- **TASK REQUIREMENTS**
The answer is the full listing restated exactly, without any pictures.

- Opening Delimiter -

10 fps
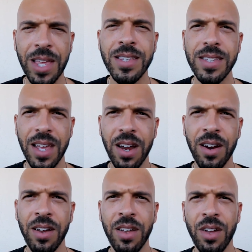It's
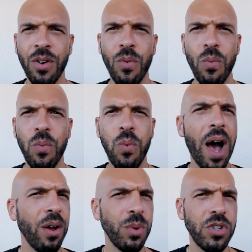there.
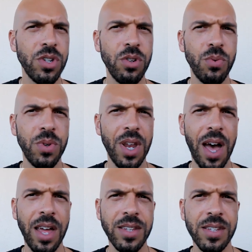Why would you
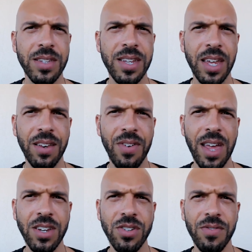not take
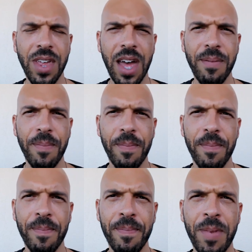advantage of that?
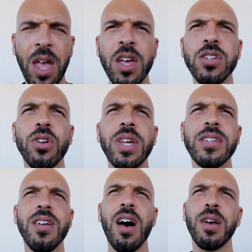So
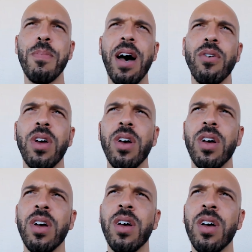let's talk about
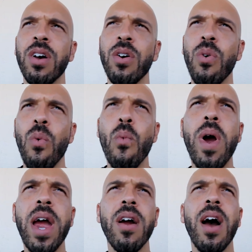
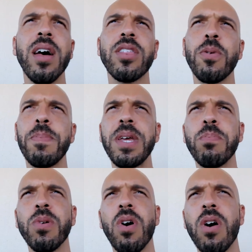where other
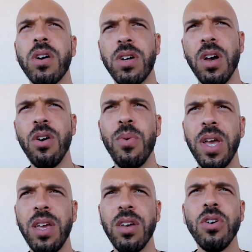people are
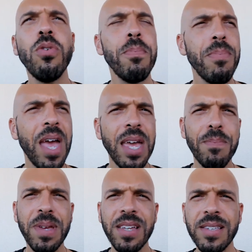going who may
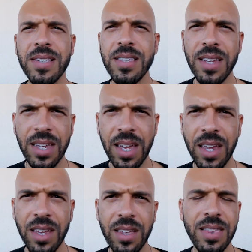be
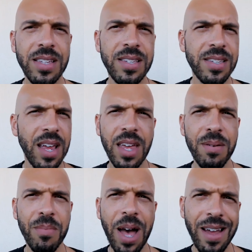seeing the
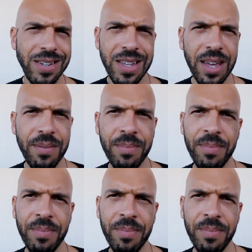same idea.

- Closing Delimiter -

- **ANSWER SPACE**
10 fps
It's
there.
Why would you
not take
advantage of that?
So
let's talk about
where other
people are
going who may
be
seeing the
same idea.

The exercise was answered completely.